どのようなパターンでコンテナが起動しても最終的にyarn.nodemanager.resource.memory-mbだけしかメモリを使わないと考えることができるので、全体としてのメモリ使用量の見積もりは簡単になります。

注意点その1

上記のように各ノードごとの最大同時起動コンテナ数が決定されるので、CPUのコア数等、メモリ以外のリソースも考慮して、各設定項目はバランス良く設定をすべきです。

駄目な例として、yarn.nodemanager.resource.memory-mbを多めにとって、各コンテナの想定量が少ないままだと、特定ノードでコンテナ起動が集中して、パフォーマンスも出ないし、全然分散処理できないという結果につながります。

注意点その2

mapreduce.map.memory.mbなどは「想定する物理メモリ量」と記述したとおり、あくまで「想定量」です。
実際に使用されるメモリが想定量を超えてはいけません。
超えた場合そのコンテナはNodeManager(以下NM)にkillされます。
そのため、メモリ使用想定量を変更する場合は、以下のmapred-site.xmljava optsの設定も同時に修正すべきです。

  • yarn.app.mapreduce.am.command-opts => AMのjava opts
  • mapreduce.map.java.opts => mapperのjava opts
  • mapreduce.reduce.java.opts => reducerのjava opts

また想定量は増やさずにheapの設定だけ増やしてしまうのも、同様に問題があるのでやめるべきです。

注意点その3

NMはコンテナで使用している物理メモリだけでなく、仮想メモリも監視しています。仮想メモリの使用想定量は物理メモリの想定量にyarn.nodenamager.vmem-pmem-ratioを乗じたものになります。

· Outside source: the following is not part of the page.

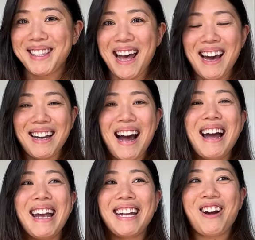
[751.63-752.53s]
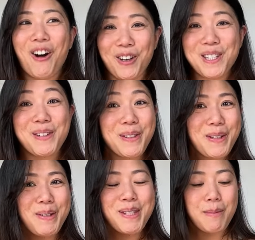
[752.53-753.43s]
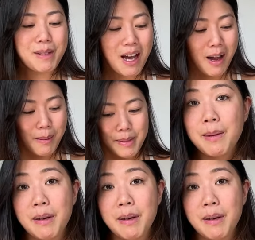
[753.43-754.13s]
that I also use sometimes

NMにコンテナがkillされた場合、物理メモリではなく仮想メモリが想定量を超えてしまっているのが直接のトリガになっているケースもあると思います。
その場合はyarn.nodenamager.vmem-pmem-ratioを修正すればいいのですが、そもそものheapの設定を失敗している可能性もあるので、まず先にheapの設定を確認することをオススメします。

注意点その4

大量のreducerを起動するjobを起動してしまうと、AMとreducerで全リソースを使い切ってしまいmapperが起動できず、reducerは起動できないmapperが終わるのを待つというデッドロックが発生するケースがあるようです。

十分なノード数があればそんなに心配しなくても大丈夫だと思いますが、冗談みたいな数のreducerを起動するjobは、一応注意した方がよいでしょう。